Facebook is suffering from a bit of an image problem these days thanks to its callous disregard for the privacy of its users. It doesn’t even pretend to care and while I find that sort of honesty refreshing, a lot of people – or at least a lot of the people who talk about these things on the internet – see it as a far more serious transgression. Thus, the stage was set for some grassroots backlash in the form of Quit Facebook Day, encouraging users to give up the world’s foremost social network in favor of “better” alternatives.

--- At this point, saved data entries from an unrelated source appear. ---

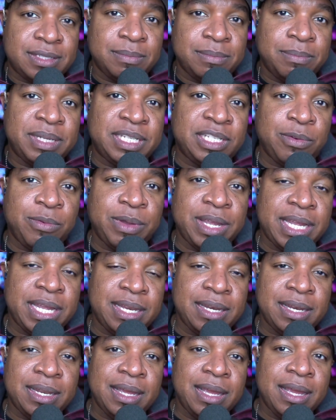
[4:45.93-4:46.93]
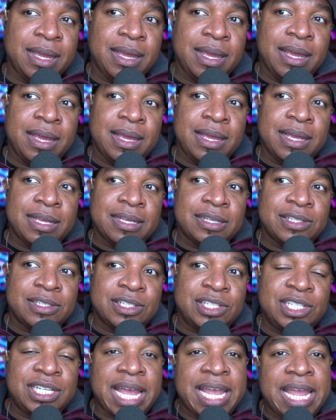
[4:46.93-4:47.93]
between
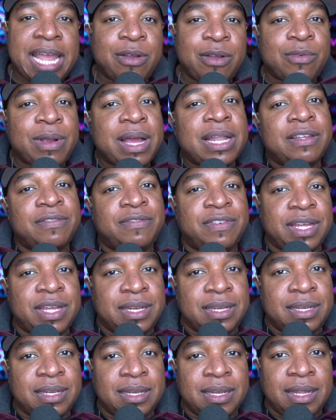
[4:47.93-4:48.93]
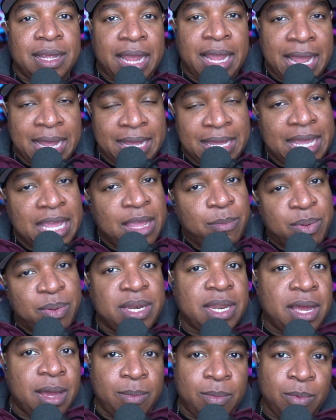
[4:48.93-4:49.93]
staying relevant and
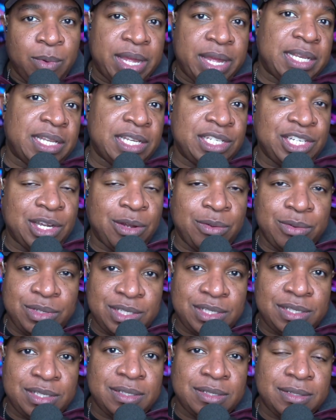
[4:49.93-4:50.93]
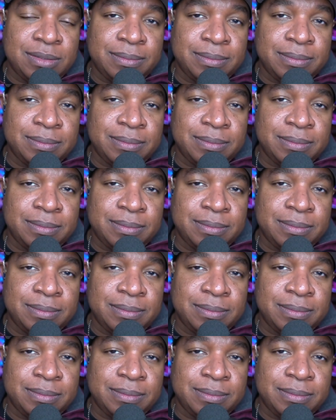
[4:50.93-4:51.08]
keeping up with the Joneses?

And like most grassroots movements, it tanked utterly. Less than 35,000 people “committed” to quitting on the Quit Facebook Day website, an impressive-sounding number until it’s compared to the estimated 500 million active Facebook accounts. That works out, according to my highly-fallible math skills (in other words, correct me if I’m wrong), to roughly .007 percent of all Facebook users. Or, as VentureBeat put it, for every one person that quit, 15,000 didn’t. In fact, if Facebook registrations ran at their usual pace, the people who quit would easily be outnumbered by new users who signed up on the same day.

I think it’s a good bet that part of the problem is this: Quickly and without looking, when was Quit Facebook Day? Let’s be honest here, you don’t have any idea. You probably didn’t even know there was such a thing at all. Don’t feel too bad about it, because neither did we. And it’s hard to attract people to your cause if you don’t make a point of telling them about it once in awhile.